::: Task inputs :::
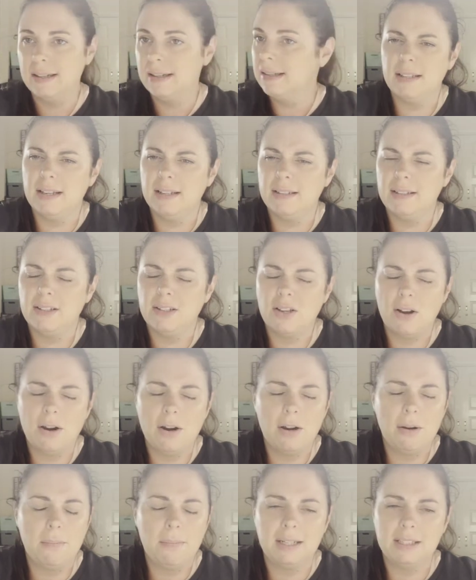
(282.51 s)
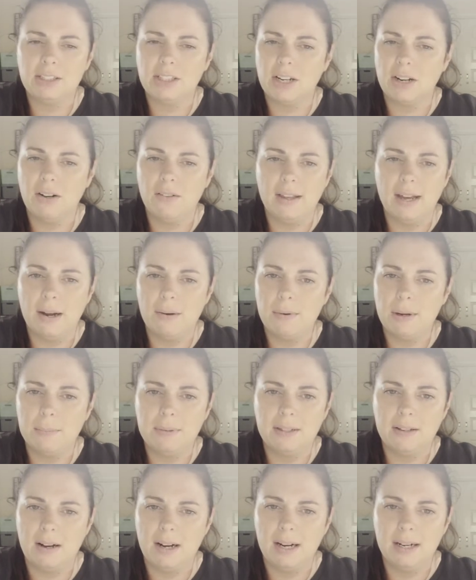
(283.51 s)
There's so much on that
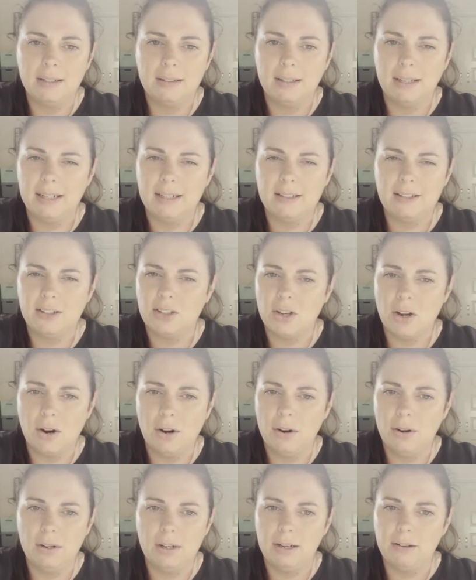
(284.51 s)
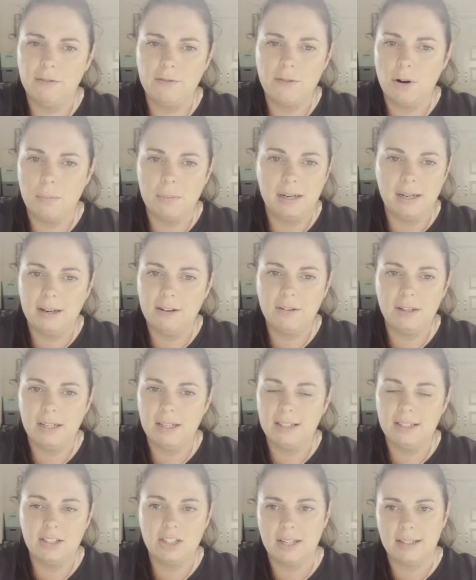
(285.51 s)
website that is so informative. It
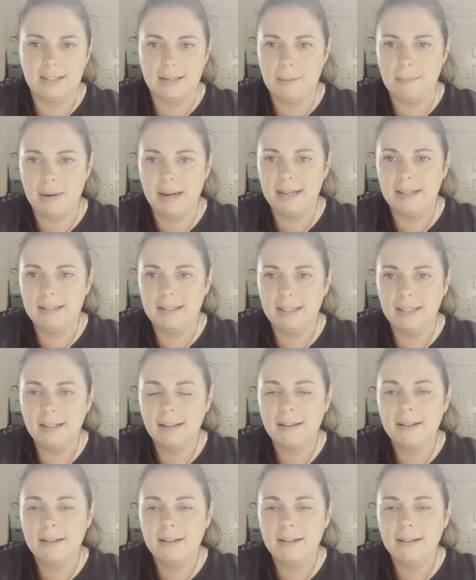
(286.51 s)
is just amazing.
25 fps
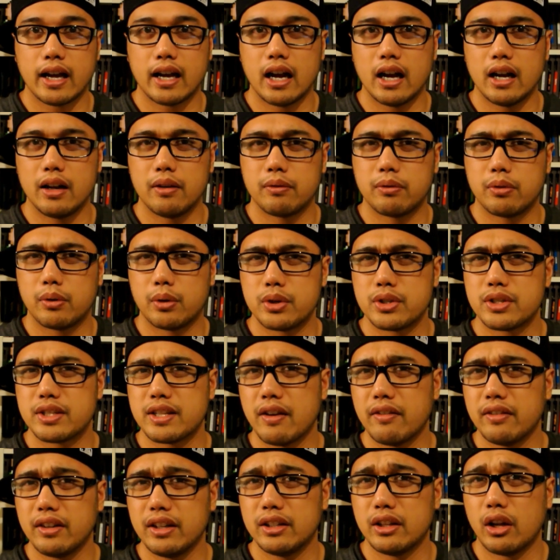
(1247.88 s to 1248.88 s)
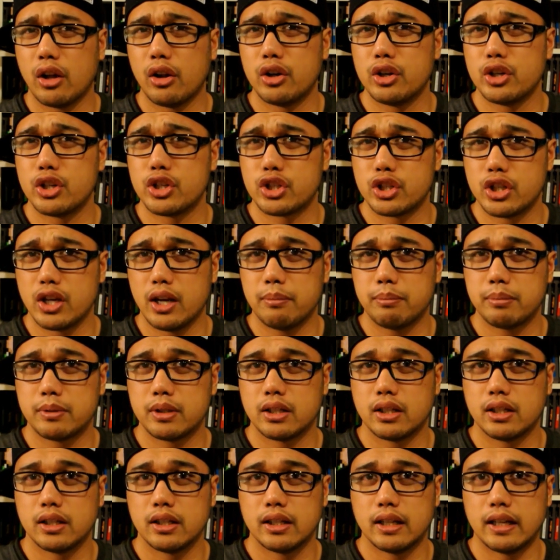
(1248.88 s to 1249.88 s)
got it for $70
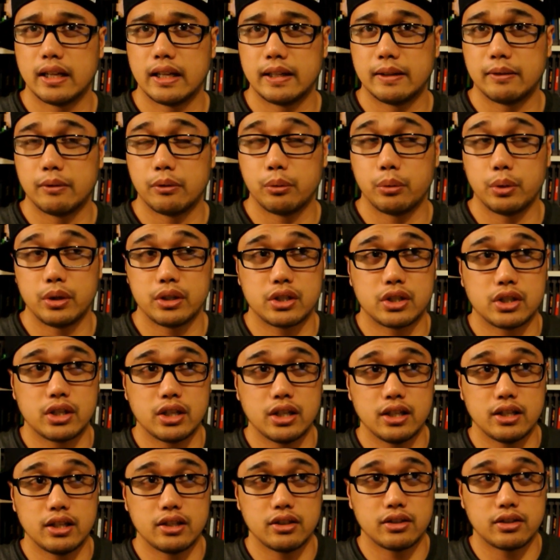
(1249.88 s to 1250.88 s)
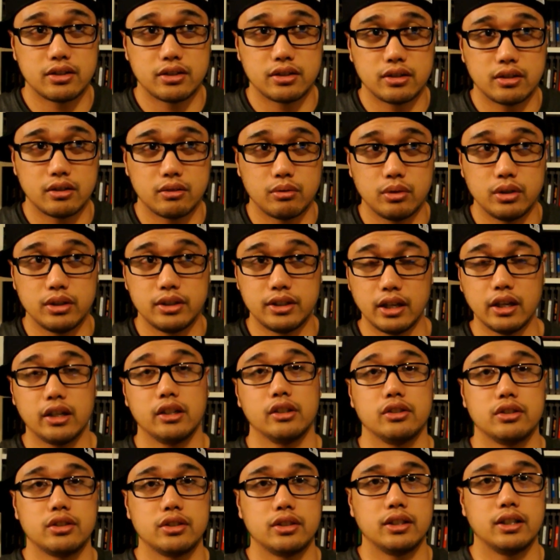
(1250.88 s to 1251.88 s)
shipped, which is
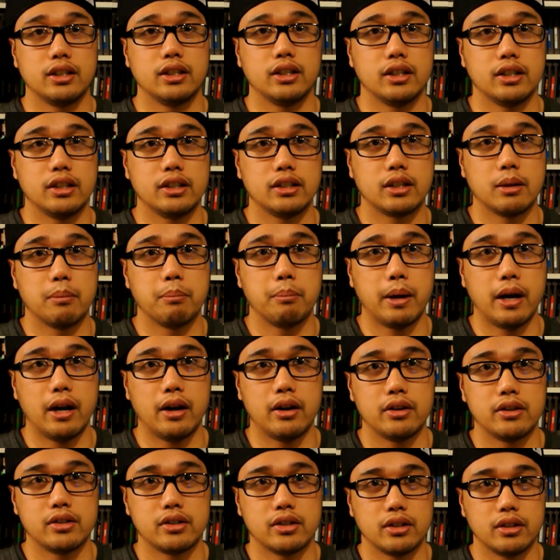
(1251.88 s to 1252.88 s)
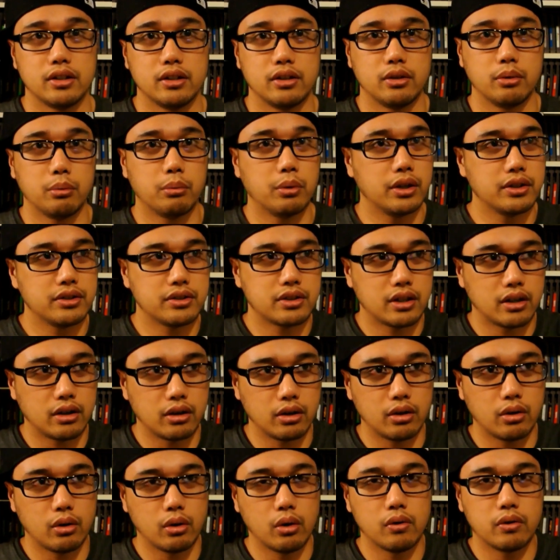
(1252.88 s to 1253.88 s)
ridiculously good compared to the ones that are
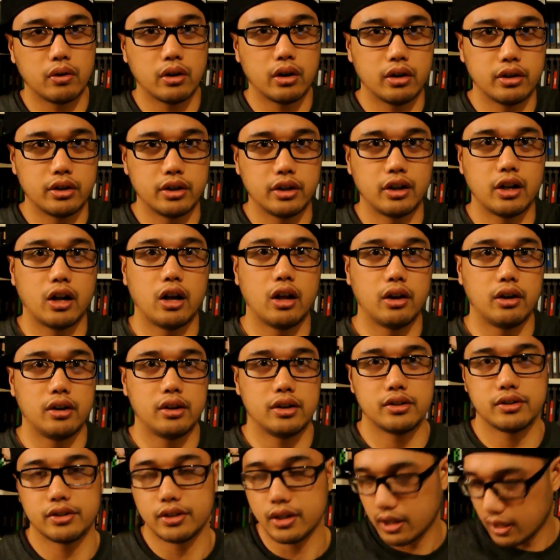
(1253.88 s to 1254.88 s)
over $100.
:::
- [Work item]: Only the pictures are dropped. Otherwise, write out the listing exactly.

- [Your solution]:
(282.51 s)
(283.51 s)
There's so much on that
(284.51 s)
(285.51 s)
website that is so informative. It
(286.51 s)
is just amazing.
25 fps
(1247.88 s to 1248.88 s)
(1248.88 s to 1249.88 s)
got it for $70
(1249.88 s to 1250.88 s)
(1250.88 s to 1251.88 s)
shipped, which is
(1251.88 s to 1252.88 s)
(1252.88 s to 1253.88 s)
ridiculously good compared to the ones that are
(1253.88 s to 1254.88 s)
over $100.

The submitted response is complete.